Uma vez que o cargo de ministro traz mais restrições a opiniões pessoais do que a de parlamentar, essa reinterpretação pode parecer uma “virada de página” de quem agora, em relação a esse e a outros temas, está investido de responsabilidades de Estado que devem prevalecer sobre compromissos partidários ou posições próprias.

Boa saída, mas somente em parte. As responsabilidades de Estado também se aplicam a parlamentares encarregados da relatoria de projetos de lei. E muitos dos cientistas brasileiros que se dedicam à agricultura e ao meio ambiente certamente nunca esquecerão que suas advertências foram desprezadas por Rebelo em seu relatório final das alterações no Código Florestal. Ali prevaleceu uma inusitada articulação entre os interesses conservadores da bancada ruralista e os fantasmas ideológicos nacionalistas de setores mais anacrônicos da esquerda brasileira.

O estrago

Desse modo, para combater a fantasmagórica conspiração imperialista idealizada como armação por trás do movimento ambientalista internacional, essa esquerda anacrônica aceitou representantes do capital do agronegócio como “companheiros de viagem”, como dizia Lênin.

As consequências dessa esdrúxula combinação política não se restringiram apenas ao prejuízo da proteção das áreas de cobertura vegetal nativa antes assegurada no Código Florestal, que, na verdade, nem existe mais desde que foi sancionada a lei 12.651, de 2012. O estrago se deu também com o enfraquecimento da própria legislação ambiental com a desarticulação dos preceitos jurídicos, ambientais e científicos que vigoravam harmoniosamente no código que foi esquartejado.

Em outras palavras, o resultado disso não foi apenas o enfraquecimento da proteção de nossos remanescentes florestais, prejudicando inclusive seu potencial hídrico. A nova lei também jogou no lixo a sistematização no direito brasileiro de dispositivos legais com princípios ambientais e científicos, substituindo-a por um amontoado de normas cuja articulação tem como objetivo maior a regularização das transgressões consumadas.

Não há reconstrução discursiva capaz de consertar esse estrago, nem de reverter a desconfiança de muitos pesquisadores que produziram estudos contrários às mudanças na lei, muitos deles em publicações de alto impacto internacional.

Moeda de troca

Em que pesem essas derrapadas que constam no histórico do novo ministro em relação a alguns dos temas do MCTI, elas não podem servir de parâmetro para prognosticar o que resultará do período em que ele estiver à frente dela.
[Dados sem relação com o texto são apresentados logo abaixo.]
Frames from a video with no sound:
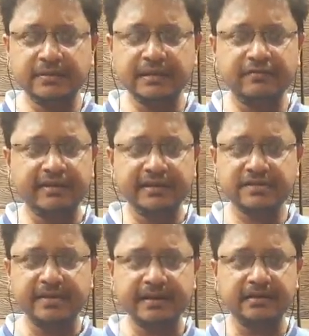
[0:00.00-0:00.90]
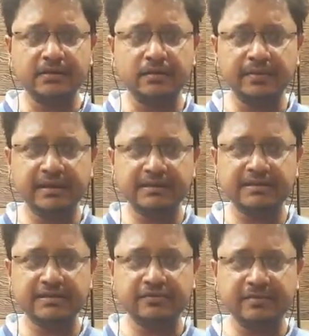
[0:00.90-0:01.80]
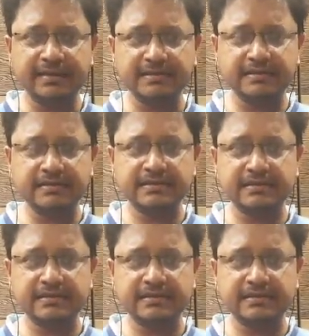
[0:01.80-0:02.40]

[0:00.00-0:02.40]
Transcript: there are various medical combinations of medicines.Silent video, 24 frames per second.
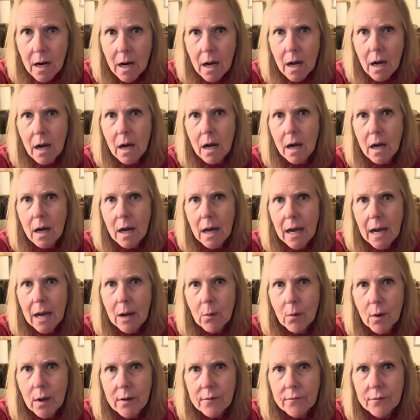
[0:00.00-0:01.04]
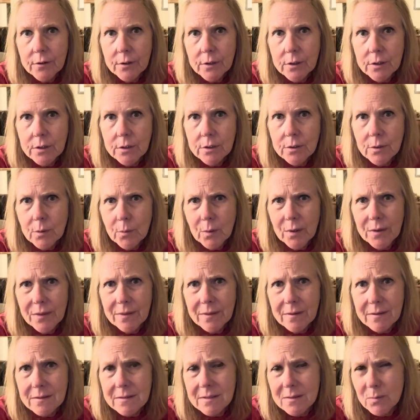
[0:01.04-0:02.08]
However, with
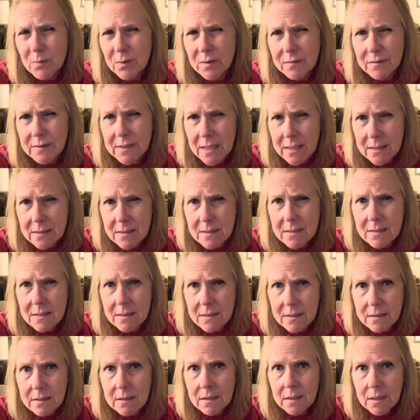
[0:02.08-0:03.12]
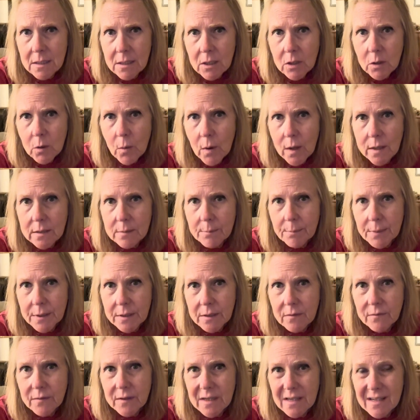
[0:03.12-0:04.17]
this, we've tested quite a bit
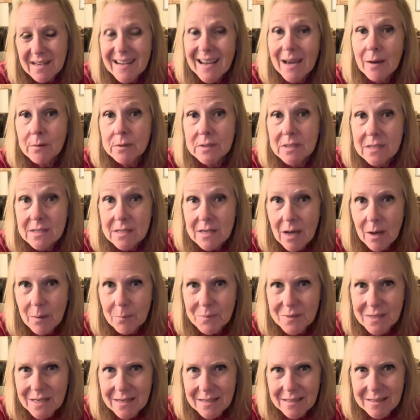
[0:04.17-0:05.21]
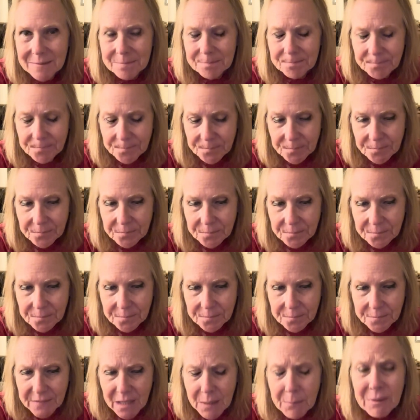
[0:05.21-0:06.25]
of it, and now it's to update it.
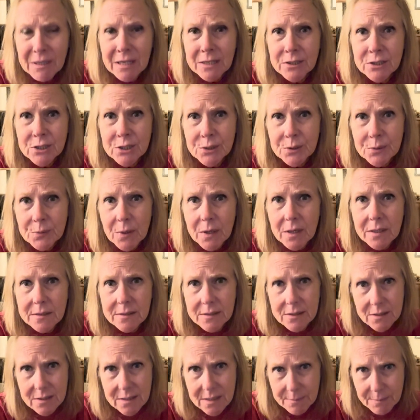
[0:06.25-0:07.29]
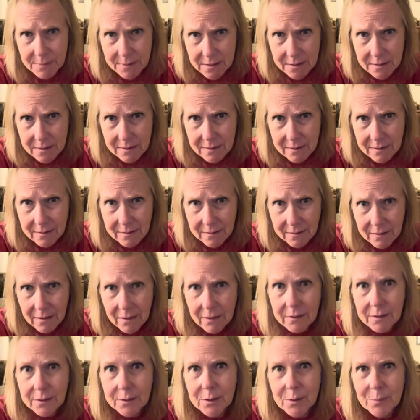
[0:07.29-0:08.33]
But I do want to speak a
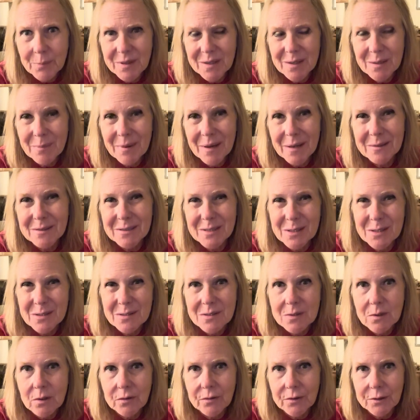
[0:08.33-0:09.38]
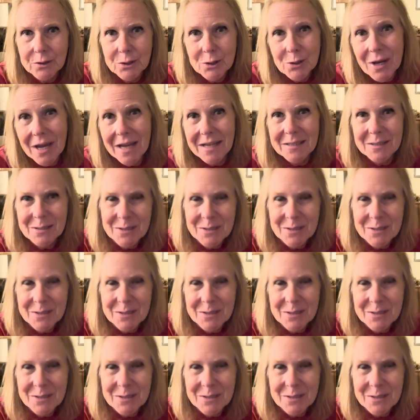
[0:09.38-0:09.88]
little bit about to the Soulful track.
A começar pelo fato de que ninguém pode prever também o tempo em que ele permanecerá no cargo, cuja rotatividade foi das maiores na Esplanada dos Ministérios nos últimos anos.
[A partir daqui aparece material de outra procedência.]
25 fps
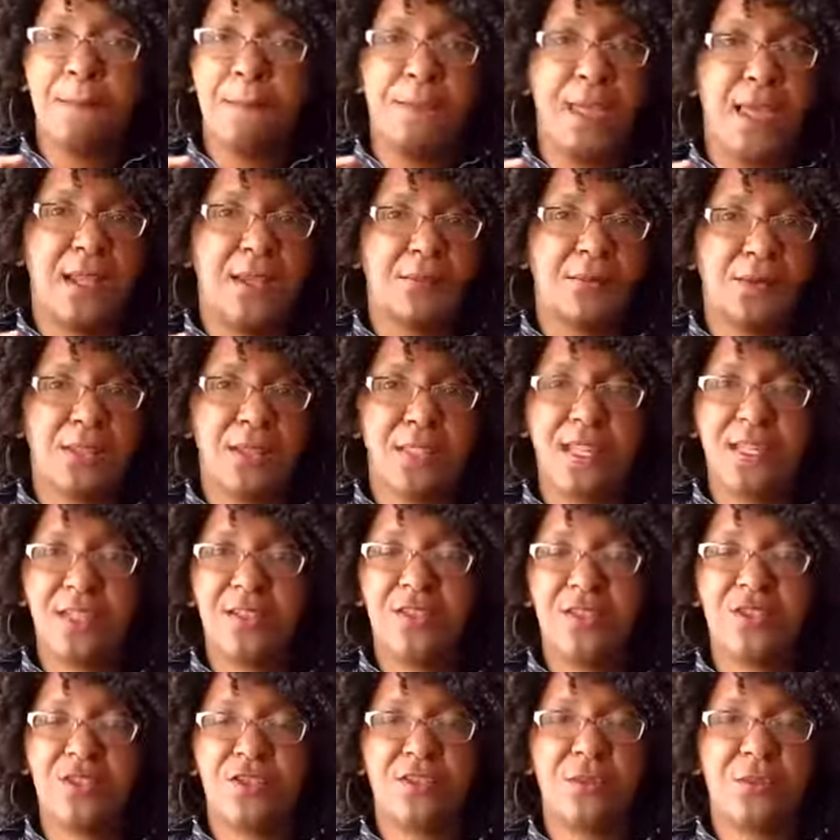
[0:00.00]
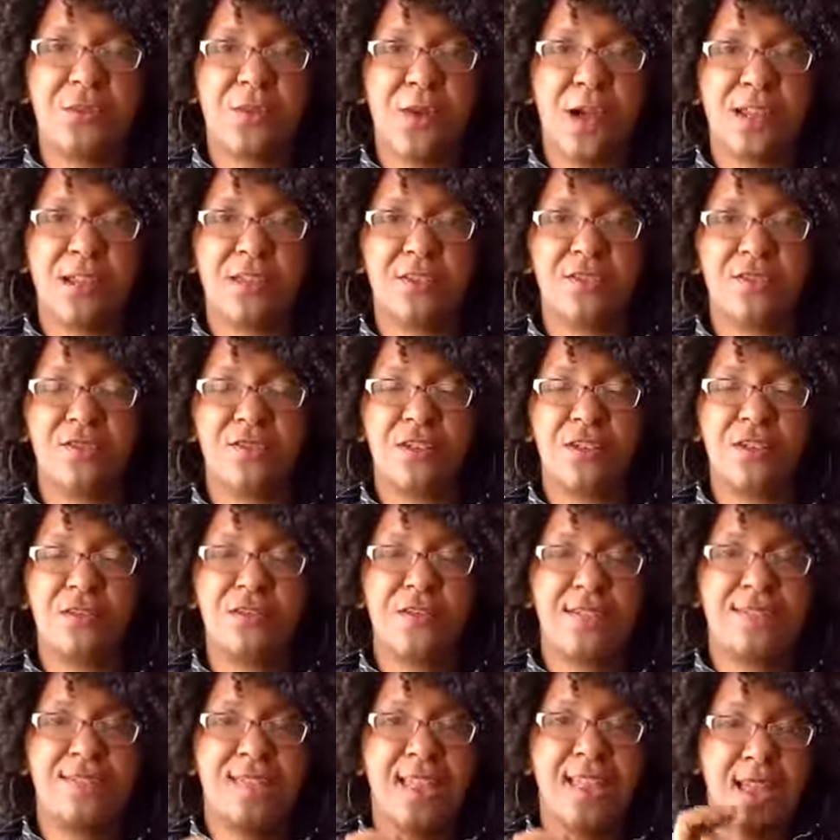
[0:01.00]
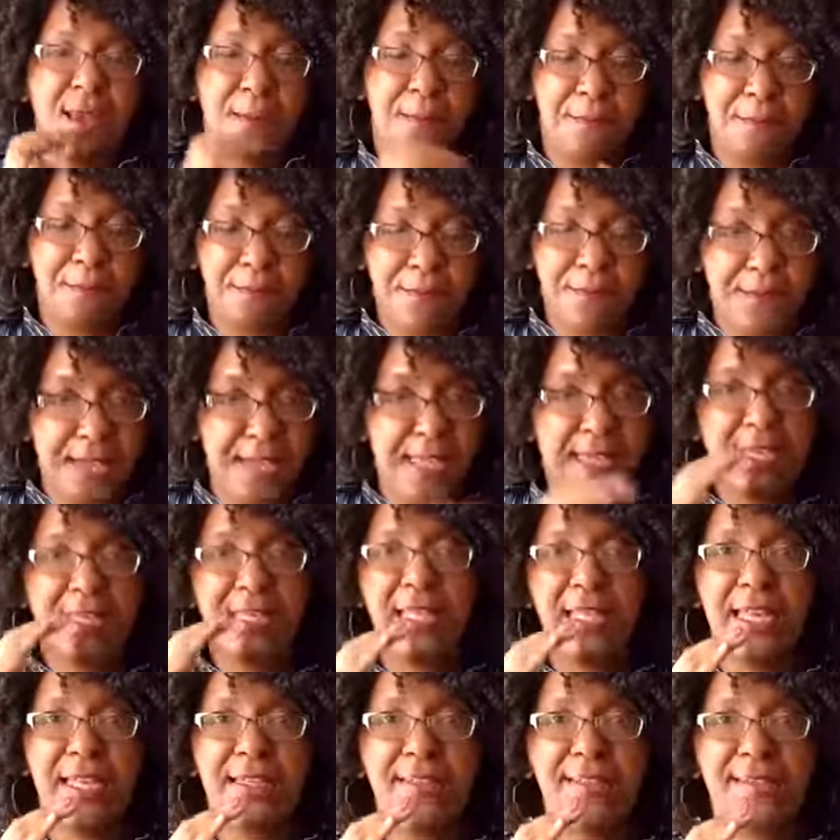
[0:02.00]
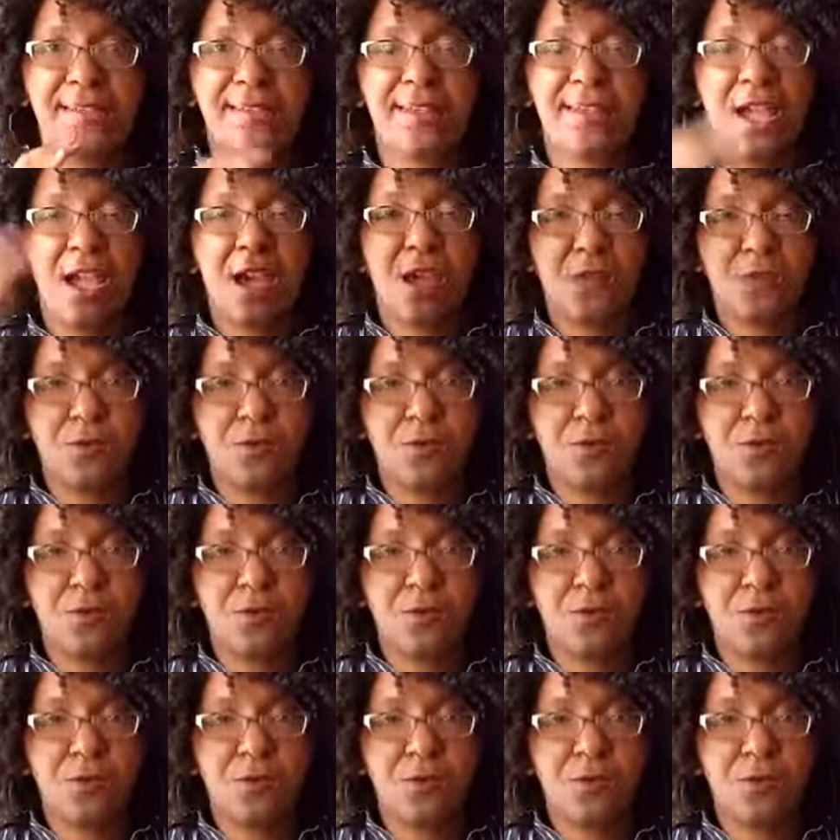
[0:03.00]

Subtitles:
that are related to your product or service, make a list,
Graças a essa rotatividade, o MCTI tem o triste estigma de moeda de troca. A fama da pasta foi reforçada pelas condições da nomeação e pela curta permanência de nove meses de seu antecessor, o engenheiro e economista Clélio Campolina Diniz. Em março do ano passado ele substituiu o matemático Marco Antônio Raupp, que, dos seis ministros exonerados por Dilma na reforma ministerial, foi o único que não era pré-candidato às eleições de outubro.

Não foi por menos que ao comentar essa troca de ministro “sem necessidade”, a bioquímica Helena Nader, presidente da Sociedade Brasileira para o Progresso da Ciência (SBPC), criticou a ação do governo Dilma por colocar em risco a continuidade de ações estratégicas em curso.

O que virá

No domingo (4.jan) o jornalista Bruno De Pierro, editor-assistente de política científica da revista “Pesquisa Fapesp”, explorou em post seu blog pessoal as possibilidades de as convicções de Aldo Rebelo serem canalizadas para resultados positivos para a ciência, a tecnologia e a inovação. O colega mostrou ter essa esperança, com a devida ressalva de que só o tempo poderá confirmar isso.
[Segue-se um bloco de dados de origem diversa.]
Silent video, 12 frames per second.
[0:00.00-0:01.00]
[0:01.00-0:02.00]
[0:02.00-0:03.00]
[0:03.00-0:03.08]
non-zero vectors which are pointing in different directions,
De minha parte, apesar de ter sido apontado como parte de um complô da mídia golpista para inviabilizar a gestão do governo Dilma com minha reportagem na véspera do Natal na Folha o assunto, entendo que não faltam a Aldo Rebelo experiência e habilidade política e administrativa. E entendo também  que essas características muitas vezes são mais decisivas do que outras para o sucesso de ocupantes de cargos de primeiro escalão. Por essas razões, concordo também que só o tempo dirá o que resultará da gestão do novo ministro.